## Records for this exercise
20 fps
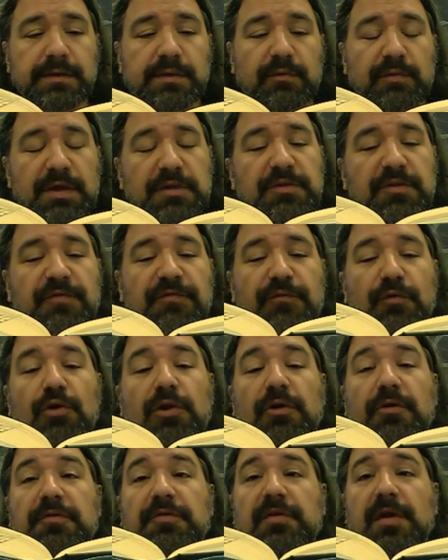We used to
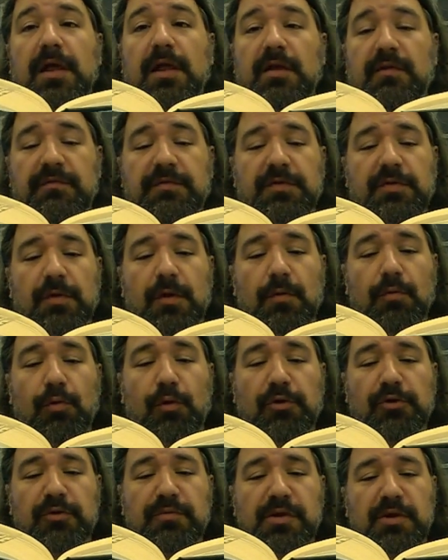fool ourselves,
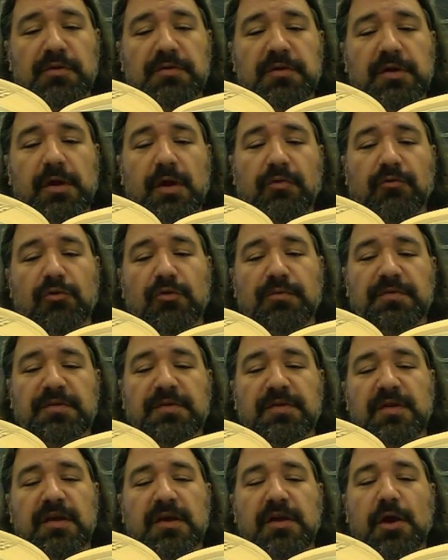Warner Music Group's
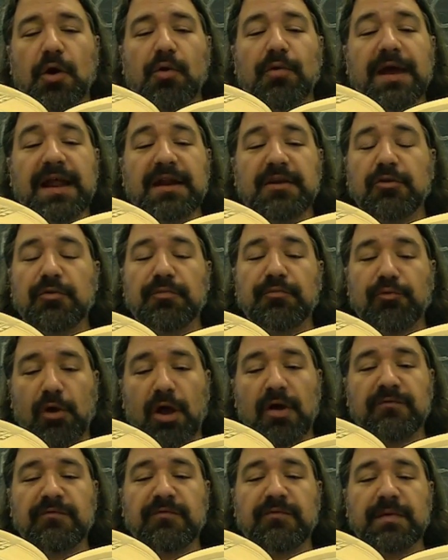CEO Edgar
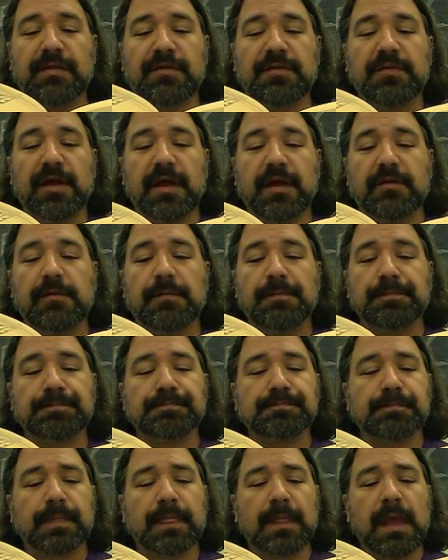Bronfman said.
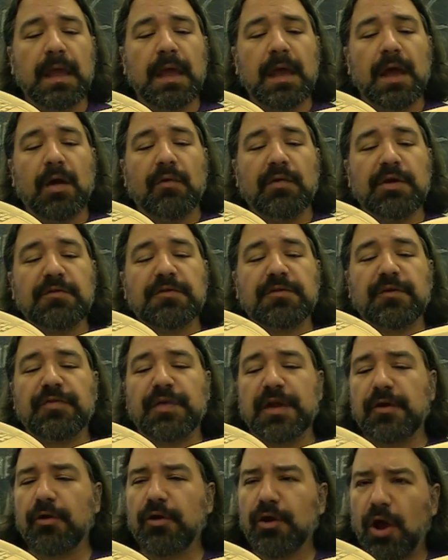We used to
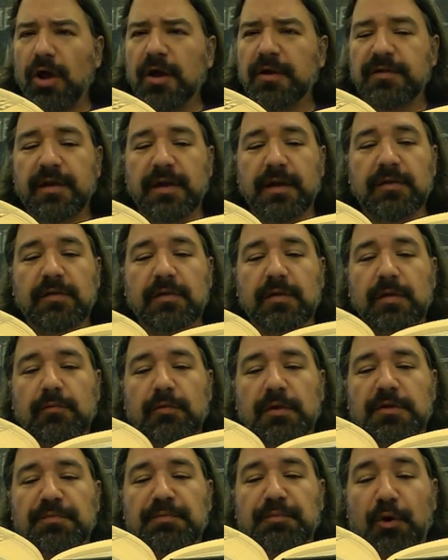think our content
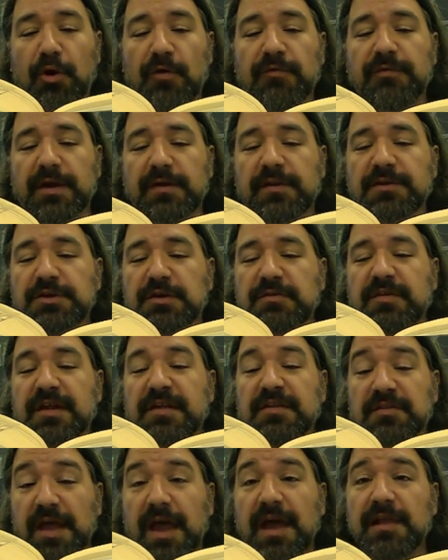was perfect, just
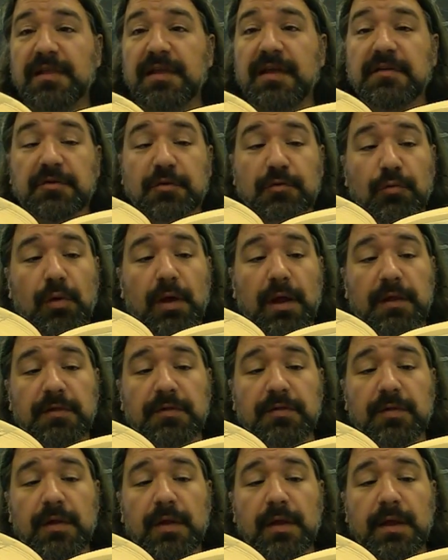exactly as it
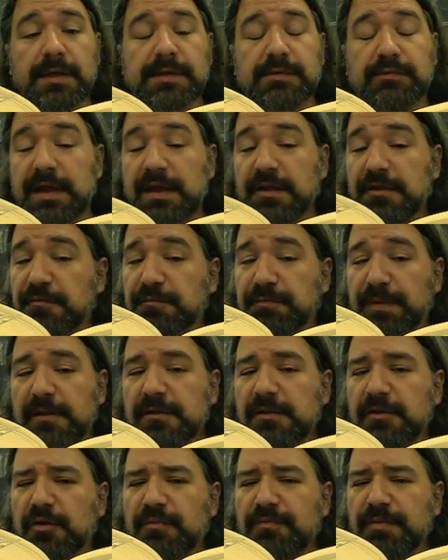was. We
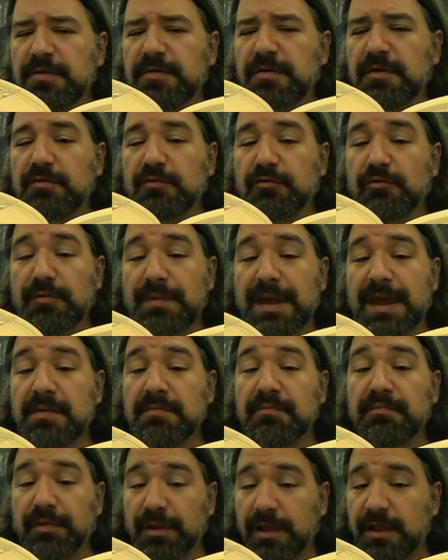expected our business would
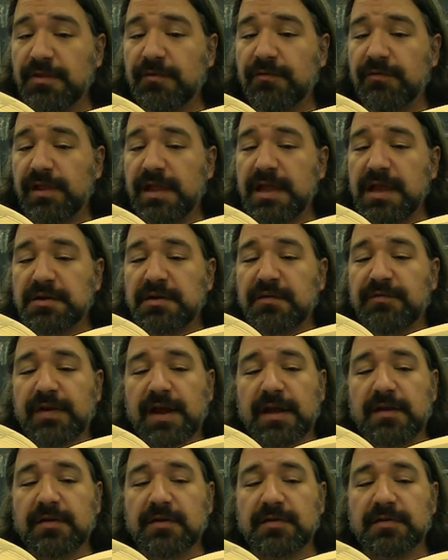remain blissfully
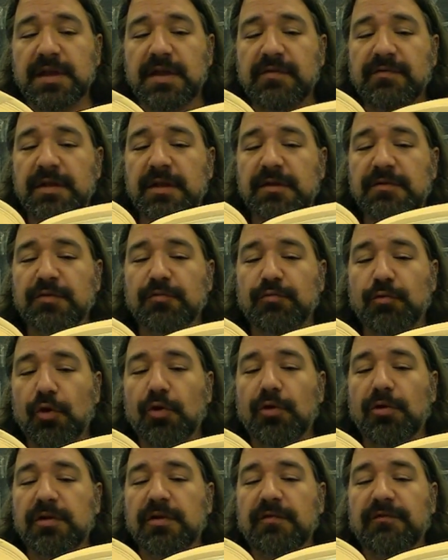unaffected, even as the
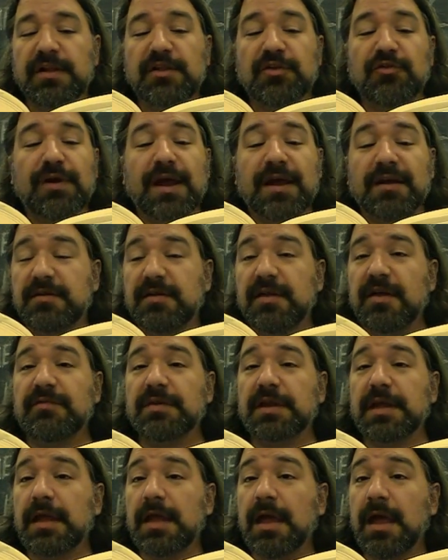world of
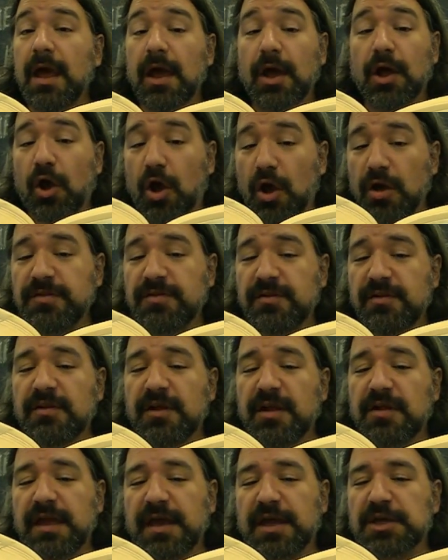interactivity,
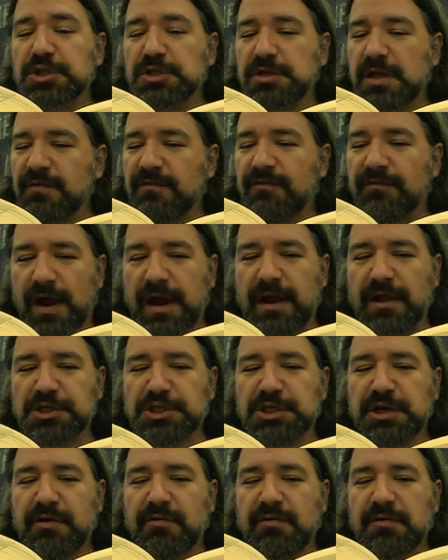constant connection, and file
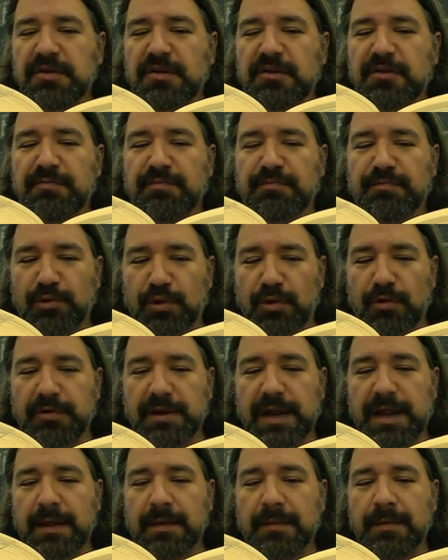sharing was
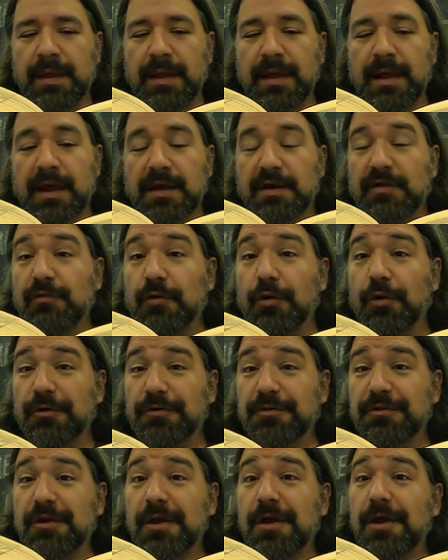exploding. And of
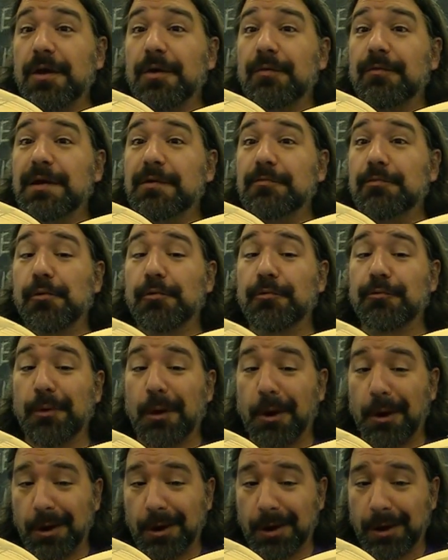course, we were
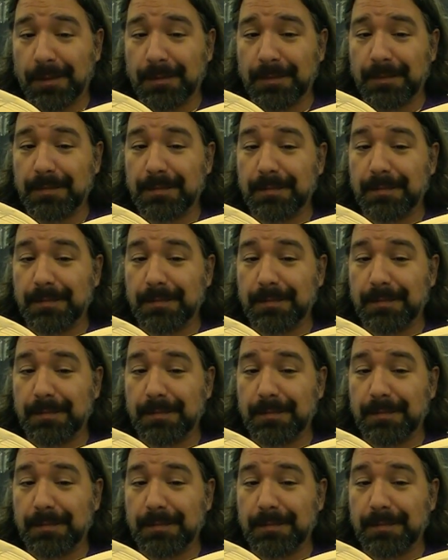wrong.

## Directions for this task
All that is needed here is the run of lines from the one containing "unaffected, even as the" through the end of the material above, reproduced exactly and without pictures.

## Output
unaffected, even as the
world of
interactivity,
constant connection, and file
sharing was
exploding. And of
course, we were
wrong.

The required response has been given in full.